# You Might Be A dogman or dogwoman if:



## Sadie (Jun 18, 2008)

I thought this was funny LOL

1. Your front porch collapses and kills more than three dogs
2. You have ever bathed with flea and tick shampoo
3. You have been in a custody fight over a dog
4. Animal control calls for backup when they come to your house
5. You go to a dog show to pick up women
6. You think a parting stick is a necessary tool
7. You spend more money on your dogs than your kids
8.You have a pic of homer & jeep over the fireplace
9.Your belt buckle has a bulldog on it
10. You take a dog to work with you
11. Your favorite dogs tombstone is bigger than your grandfathers
12.You think cur is a breed of dogs
13. There are more than 10 lawsuits pending against your dogs
14. You ever get home from work, hear a ruckus in the bathroom, when you looked in 
there your dog was loose and fighting the dog in the mirror
15. Your dog is your alarm clock
16. You refer to your dog as your dishwasher
17. You mow your yard and find the dogs you thought were stolen
18. Your dog cost more than the truck you drive
19. Your coffee table is a dog crate
20.You have more pictures of your dog in your wallet than your wife
21.All your t-shirts have dogs on them
22. Your spare bedroom is your puppy room
23. When the wife says its the dogs or me and you pick the dogs
24. If your feed bill is as much as your mortgage
25.When your dog sleeps with you more than your wife
26. If your idea of wall decorations in the living room is trophy's,and pics of your dogs
27. If the magazines to read beside the toilet are dog magazines
28. If the wife thinks a night out is at the dog show


----------



## Coletrain (Oct 26, 2008)

ROFL #23 actually happened to me. I have been divorced for 6 years now.


----------



## Sadie (Jun 18, 2008)

heheheheh


----------



## dan'sgrizz (Oct 22, 2008)

I prefer a pic of jimmy boots and crazy Mary on the mantle lol and so what if I like cheap cars and good dogs LOL. Great post sadieblues.


----------



## Khymera-B (Nov 17, 2008)

7, 15, 19, 20, 23, 25


----------



## MY MIKADO (Apr 7, 2006)

Those are all great and tell me...what is wrong with a dog crate coffe table...nothing absolutly nothing. Oh and do they write magazines that are not about dogs????


----------



## bluefamily (Aug 8, 2007)

*stand accused*

2,3,6,7,8,9,15,16,18,19,20 except that would be my husband, 22, 23 - my husband did his x -wife that way,25, and 28 You mean that is odd? 
My husband dated my dog before we got serious. He said, "If it doesn't work between me and your dog then no need going further" Needless to say my 9 year old dog loved him!!--Ay least both of us see eye to eye on the dogs! hehehehe!:roll:


----------



## cane76 (Aug 16, 2006)

cur "is" a breed of dog,going to dog shows to pick up chicks,i don't do it but if the same motto applies,good chicks are were you find them.
And of course a parting stick is always essential gear,jmo.


----------



## Marty (Dec 10, 2005)

#6
#7
#9
#10
#15
#20
#21
#22
#23
#25
#26
#28

All pertain to me


----------



## Sydney (Aug 14, 2007)

#6
#7
#10
#19
#20
#23
#25
#26
#27
#28

**substitute ex-boyfriend in for wife :roll:



MY MIKADO said:


> Those are all great and tell me...what is wrong with a dog crate coffe table...nothing absolutly nothing. Oh and do they write magazines that are not about dogs????

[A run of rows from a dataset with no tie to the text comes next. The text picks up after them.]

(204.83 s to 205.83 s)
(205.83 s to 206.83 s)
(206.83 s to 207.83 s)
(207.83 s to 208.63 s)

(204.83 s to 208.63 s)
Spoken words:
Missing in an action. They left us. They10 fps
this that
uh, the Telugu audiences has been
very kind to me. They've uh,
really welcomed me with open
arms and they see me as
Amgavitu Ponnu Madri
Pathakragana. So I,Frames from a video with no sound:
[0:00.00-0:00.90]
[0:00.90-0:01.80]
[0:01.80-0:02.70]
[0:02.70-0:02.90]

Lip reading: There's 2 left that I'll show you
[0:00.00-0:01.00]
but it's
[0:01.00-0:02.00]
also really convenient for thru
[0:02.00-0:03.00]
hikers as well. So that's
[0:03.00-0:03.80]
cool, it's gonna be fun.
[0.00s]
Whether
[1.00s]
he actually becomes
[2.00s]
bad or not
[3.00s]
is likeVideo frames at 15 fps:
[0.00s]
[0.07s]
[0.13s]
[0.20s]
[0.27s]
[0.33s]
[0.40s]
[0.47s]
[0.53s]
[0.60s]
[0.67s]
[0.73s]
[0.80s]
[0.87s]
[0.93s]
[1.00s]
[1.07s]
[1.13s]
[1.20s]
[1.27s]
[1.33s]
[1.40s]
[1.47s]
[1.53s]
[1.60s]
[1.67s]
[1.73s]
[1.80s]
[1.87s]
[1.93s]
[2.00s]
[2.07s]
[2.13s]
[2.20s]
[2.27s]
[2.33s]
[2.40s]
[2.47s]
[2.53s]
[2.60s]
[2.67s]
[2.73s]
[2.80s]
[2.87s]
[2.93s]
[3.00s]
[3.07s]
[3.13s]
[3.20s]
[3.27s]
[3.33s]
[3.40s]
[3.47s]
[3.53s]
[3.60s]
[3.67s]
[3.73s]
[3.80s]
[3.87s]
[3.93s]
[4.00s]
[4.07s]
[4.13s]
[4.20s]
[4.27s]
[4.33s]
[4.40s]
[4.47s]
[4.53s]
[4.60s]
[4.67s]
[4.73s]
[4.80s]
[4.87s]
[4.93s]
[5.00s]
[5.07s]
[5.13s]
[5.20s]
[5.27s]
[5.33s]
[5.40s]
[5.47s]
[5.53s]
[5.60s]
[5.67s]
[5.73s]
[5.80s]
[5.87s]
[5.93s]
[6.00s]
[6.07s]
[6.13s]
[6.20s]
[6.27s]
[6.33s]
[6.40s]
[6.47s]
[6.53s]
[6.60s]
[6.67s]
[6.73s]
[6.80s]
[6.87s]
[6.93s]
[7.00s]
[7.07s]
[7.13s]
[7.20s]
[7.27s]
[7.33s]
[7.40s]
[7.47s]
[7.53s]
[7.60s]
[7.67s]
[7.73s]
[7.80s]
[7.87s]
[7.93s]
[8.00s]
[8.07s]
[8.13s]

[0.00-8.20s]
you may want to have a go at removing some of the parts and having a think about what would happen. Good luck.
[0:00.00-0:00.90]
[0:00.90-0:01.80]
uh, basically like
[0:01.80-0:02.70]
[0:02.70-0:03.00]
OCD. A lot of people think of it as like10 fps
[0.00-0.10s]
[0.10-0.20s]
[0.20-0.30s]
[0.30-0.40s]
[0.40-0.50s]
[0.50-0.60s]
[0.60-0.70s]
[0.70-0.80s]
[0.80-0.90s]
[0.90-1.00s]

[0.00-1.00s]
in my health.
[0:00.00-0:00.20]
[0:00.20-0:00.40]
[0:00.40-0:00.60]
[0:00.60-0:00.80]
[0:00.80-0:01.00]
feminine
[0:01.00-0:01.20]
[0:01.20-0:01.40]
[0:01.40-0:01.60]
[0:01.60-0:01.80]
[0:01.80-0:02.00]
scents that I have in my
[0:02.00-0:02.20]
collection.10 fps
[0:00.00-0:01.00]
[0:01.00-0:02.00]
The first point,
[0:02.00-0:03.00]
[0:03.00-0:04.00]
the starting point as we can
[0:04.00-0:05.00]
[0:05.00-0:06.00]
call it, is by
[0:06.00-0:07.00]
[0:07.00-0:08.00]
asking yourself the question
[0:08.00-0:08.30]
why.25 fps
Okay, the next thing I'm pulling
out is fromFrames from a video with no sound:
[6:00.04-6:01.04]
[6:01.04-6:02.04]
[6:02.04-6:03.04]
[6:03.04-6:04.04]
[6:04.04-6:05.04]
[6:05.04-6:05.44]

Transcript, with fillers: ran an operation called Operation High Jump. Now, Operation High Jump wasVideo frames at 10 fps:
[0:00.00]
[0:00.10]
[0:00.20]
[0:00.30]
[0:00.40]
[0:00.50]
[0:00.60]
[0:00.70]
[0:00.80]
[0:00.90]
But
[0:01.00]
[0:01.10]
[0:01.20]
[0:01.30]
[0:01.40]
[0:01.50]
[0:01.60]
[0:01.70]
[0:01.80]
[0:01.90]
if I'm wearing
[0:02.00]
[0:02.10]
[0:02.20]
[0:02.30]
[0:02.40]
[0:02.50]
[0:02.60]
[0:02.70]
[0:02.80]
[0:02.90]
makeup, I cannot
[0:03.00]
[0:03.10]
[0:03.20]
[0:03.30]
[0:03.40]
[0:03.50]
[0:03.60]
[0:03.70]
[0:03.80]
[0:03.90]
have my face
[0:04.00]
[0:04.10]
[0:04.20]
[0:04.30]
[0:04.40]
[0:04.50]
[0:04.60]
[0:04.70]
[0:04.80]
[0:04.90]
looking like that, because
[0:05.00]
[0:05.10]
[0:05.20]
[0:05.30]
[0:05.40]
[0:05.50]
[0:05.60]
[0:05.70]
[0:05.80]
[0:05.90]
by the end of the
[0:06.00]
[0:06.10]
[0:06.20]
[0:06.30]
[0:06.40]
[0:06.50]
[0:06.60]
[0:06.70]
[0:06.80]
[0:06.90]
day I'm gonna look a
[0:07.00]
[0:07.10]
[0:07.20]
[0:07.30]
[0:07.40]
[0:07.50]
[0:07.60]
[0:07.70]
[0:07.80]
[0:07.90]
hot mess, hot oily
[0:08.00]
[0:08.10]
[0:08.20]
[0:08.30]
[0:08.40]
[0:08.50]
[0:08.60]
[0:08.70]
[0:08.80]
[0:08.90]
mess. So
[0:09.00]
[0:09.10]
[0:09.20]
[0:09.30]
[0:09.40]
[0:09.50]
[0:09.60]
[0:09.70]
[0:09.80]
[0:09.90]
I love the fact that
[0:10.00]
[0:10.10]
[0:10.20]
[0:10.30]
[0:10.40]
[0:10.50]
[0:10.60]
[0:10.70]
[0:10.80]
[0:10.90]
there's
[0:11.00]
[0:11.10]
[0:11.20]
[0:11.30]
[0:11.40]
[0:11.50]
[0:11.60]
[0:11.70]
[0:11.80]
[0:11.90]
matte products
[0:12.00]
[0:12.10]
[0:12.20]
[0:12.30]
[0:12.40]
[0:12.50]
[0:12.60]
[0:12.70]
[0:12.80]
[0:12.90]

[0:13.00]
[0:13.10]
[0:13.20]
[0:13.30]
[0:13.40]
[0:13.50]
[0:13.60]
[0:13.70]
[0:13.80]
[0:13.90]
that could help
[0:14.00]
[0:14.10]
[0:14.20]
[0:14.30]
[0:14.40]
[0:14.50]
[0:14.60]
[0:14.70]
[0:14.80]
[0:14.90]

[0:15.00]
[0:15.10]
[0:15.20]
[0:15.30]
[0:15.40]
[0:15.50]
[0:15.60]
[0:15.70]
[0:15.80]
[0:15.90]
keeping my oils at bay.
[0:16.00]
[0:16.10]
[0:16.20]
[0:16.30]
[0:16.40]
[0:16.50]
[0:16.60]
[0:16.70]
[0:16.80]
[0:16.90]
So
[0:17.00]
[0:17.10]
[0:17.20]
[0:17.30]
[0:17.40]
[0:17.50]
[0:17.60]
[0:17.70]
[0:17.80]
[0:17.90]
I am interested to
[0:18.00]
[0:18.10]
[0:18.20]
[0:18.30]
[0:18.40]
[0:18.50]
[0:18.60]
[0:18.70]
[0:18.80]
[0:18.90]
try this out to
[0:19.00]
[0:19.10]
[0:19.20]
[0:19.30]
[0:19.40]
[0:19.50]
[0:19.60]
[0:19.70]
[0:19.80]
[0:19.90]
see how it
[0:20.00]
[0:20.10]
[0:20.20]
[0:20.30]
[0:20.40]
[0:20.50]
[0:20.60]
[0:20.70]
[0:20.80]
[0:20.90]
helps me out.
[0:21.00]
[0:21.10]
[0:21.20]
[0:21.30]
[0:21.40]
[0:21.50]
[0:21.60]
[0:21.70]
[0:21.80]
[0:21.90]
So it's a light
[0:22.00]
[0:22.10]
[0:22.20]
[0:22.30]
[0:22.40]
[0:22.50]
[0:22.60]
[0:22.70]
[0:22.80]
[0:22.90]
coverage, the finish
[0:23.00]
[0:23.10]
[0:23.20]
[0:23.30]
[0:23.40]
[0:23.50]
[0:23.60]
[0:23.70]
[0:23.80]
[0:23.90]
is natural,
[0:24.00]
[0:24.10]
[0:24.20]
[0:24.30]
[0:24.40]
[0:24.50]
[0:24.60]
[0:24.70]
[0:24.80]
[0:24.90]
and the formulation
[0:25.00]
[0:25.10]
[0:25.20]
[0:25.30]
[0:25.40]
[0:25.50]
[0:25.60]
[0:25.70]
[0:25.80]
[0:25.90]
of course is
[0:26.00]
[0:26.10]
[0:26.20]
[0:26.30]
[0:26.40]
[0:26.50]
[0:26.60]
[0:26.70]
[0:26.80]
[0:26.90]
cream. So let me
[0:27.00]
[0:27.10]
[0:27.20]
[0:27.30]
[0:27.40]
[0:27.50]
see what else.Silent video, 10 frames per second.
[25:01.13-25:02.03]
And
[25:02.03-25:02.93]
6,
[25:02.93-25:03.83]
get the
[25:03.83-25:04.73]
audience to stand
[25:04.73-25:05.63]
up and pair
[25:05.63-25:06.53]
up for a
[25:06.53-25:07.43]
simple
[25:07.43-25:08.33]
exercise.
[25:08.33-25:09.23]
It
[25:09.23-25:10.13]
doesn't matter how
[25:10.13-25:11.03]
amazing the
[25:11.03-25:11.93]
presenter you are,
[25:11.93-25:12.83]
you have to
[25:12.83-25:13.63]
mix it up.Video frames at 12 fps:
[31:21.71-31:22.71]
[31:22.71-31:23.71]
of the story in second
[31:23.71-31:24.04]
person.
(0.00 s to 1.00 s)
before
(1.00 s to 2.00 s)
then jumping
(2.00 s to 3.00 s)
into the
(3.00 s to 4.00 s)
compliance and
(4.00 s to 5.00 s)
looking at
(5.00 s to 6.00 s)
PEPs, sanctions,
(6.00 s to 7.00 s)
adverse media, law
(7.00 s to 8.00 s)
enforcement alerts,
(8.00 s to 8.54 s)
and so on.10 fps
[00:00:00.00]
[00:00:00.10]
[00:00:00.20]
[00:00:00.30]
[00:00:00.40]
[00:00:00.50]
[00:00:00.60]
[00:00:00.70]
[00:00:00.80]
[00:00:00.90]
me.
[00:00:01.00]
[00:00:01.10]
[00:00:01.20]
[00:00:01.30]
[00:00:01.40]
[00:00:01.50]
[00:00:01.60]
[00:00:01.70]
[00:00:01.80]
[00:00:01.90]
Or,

Hey I totally agree with you...


----------



## Marty (Dec 10, 2005)

Sydney said:


> **substitute ex-boyfriend in for wife :roll:


Yeah I need to get me a good man! "NOT" LOL

Woman... you can't live with them or without them 

I gots to have me mine lmao :rofl:


----------



## Sadie (Jun 18, 2008)

LOL this a great looks like we have some true dogman and dogwoman in here


----------



## buzhunter (Sep 3, 2007)

Good post. Funny as hell.


----------



## Khymera-B (Nov 17, 2008)

MY MIKADO said:


> Those are all great and tell me...what is wrong with a dog crate coffe table...nothing absolutly nothing. Oh and do they write magazines that are not about dogs????


Khaoz actually slides under and uses my coffee table as his other crate. I guess it just depends how he feels @ the moment, lol.


----------



## bluefamily (Aug 8, 2007)

When my husband rebuilt his '86 chevy truck, he rigged an a/c unit in the camper top for the dogs! But he is yet to put in the A/c for the cab!!!Yeah.. I married the right guy!love it!!!


----------



## milmika (Dec 9, 2008)

Man that is some hilarious stuff... As my wife read it she laughed and then was like wait a minute as she gave me the look..lol


----------



## Indigo Bully Connection (Dec 21, 2006)

too cool... My porch is rickety because of the dogs... lost the ac ducting under the house because of em... I have 3 lol alot of those are true about me


----------